* Work item *
Each record that follows is to be transcribed exactly, excluding its images.
Task input START
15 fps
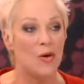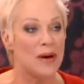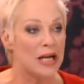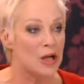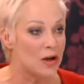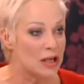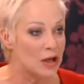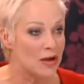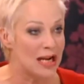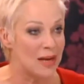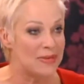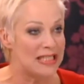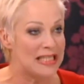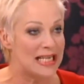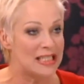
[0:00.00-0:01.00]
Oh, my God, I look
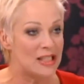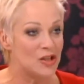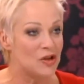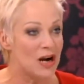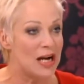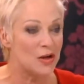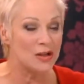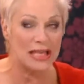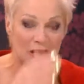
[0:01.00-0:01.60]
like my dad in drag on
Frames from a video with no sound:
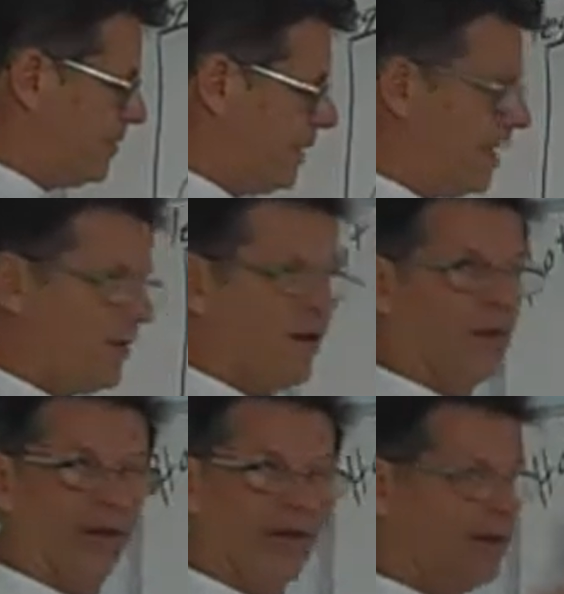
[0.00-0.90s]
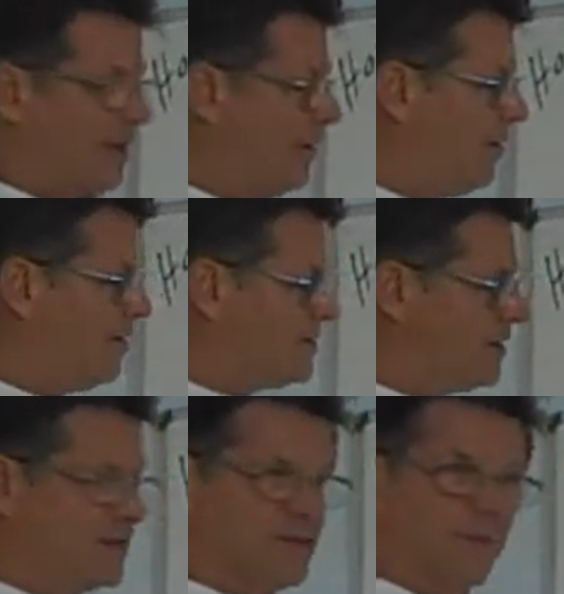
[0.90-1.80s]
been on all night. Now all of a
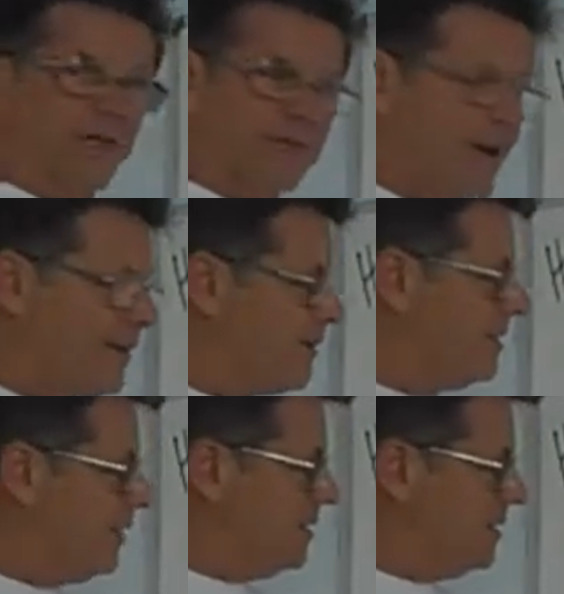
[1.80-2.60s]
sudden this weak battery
Task input END
* Answer to this exercise *
15 fps
[0:00.00-0:01.00]
Oh, my God, I look
[0:01.00-0:01.60]
like my dad in drag on
Frames from a video with no sound:
[0.00-0.90s]
[0.90-1.80s]
been on all night. Now all of a
[1.80-2.60s]
sudden this weak battery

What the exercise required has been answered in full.